TASK TO CARRY OUT:
Would you repeat the entries below word for word and omit the pictures?

GIVEN RECORDS:
BEGIN
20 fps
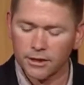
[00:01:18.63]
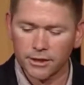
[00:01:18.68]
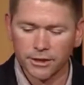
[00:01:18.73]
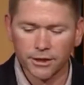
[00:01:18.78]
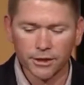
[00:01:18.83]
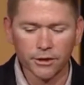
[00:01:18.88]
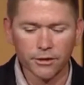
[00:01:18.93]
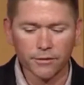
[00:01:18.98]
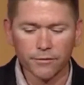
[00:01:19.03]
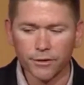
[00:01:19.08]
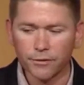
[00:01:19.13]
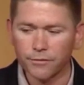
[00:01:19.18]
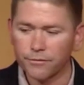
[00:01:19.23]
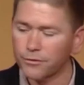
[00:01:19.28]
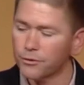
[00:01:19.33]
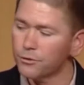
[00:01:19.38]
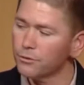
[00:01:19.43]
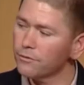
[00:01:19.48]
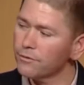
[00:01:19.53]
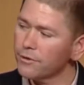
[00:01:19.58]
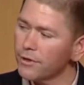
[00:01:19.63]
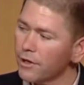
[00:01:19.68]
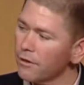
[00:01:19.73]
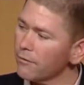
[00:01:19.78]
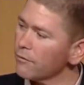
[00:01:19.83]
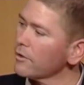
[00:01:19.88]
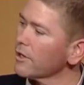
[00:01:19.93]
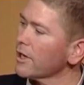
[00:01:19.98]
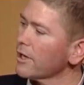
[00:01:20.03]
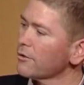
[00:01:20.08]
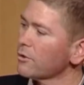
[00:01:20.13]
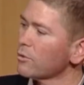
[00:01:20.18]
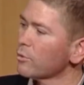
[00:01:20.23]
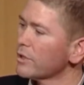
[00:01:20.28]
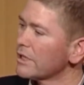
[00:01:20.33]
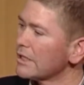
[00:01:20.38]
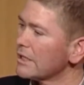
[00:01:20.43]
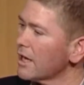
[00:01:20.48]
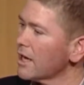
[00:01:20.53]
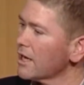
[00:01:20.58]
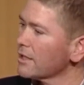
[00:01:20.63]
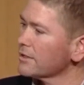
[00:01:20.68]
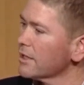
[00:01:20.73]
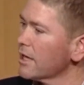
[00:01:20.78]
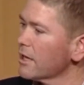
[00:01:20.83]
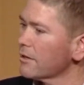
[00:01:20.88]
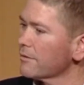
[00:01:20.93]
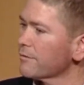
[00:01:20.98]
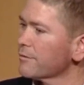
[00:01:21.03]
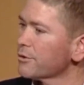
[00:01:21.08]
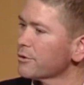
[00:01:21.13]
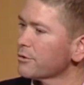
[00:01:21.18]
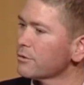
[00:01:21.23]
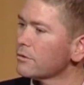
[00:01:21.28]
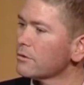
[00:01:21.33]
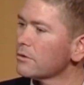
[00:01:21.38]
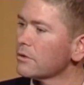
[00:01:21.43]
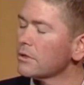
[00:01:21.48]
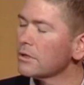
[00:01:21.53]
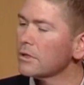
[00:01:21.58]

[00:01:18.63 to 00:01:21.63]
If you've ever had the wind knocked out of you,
END
SOLUTION FOR THIS TASK:
20 fps
[00:01:18.63]
[00:01:18.68]
[00:01:18.73]
[00:01:18.78]
[00:01:18.83]
[00:01:18.88]
[00:01:18.93]
[00:01:18.98]
[00:01:19.03]
[00:01:19.08]
[00:01:19.13]
[00:01:19.18]
[00:01:19.23]
[00:01:19.28]
[00:01:19.33]
[00:01:19.38]
[00:01:19.43]
[00:01:19.48]
[00:01:19.53]
[00:01:19.58]
[00:01:19.63]
[00:01:19.68]
[00:01:19.73]
[00:01:19.78]
[00:01:19.83]
[00:01:19.88]
[00:01:19.93]
[00:01:19.98]
[00:01:20.03]
[00:01:20.08]
[00:01:20.13]
[00:01:20.18]
[00:01:20.23]
[00:01:20.28]
[00:01:20.33]
[00:01:20.38]
[00:01:20.43]
[00:01:20.48]
[00:01:20.53]
[00:01:20.58]
[00:01:20.63]
[00:01:20.68]
[00:01:20.73]
[00:01:20.78]
[00:01:20.83]
[00:01:20.88]
[00:01:20.93]
[00:01:20.98]
[00:01:21.03]
[00:01:21.08]
[00:01:21.13]
[00:01:21.18]
[00:01:21.23]
[00:01:21.28]
[00:01:21.33]
[00:01:21.38]
[00:01:21.43]
[00:01:21.48]
[00:01:21.53]
[00:01:21.58]

[00:01:18.63 to 00:01:21.63]
If you've ever had the wind knocked out of you,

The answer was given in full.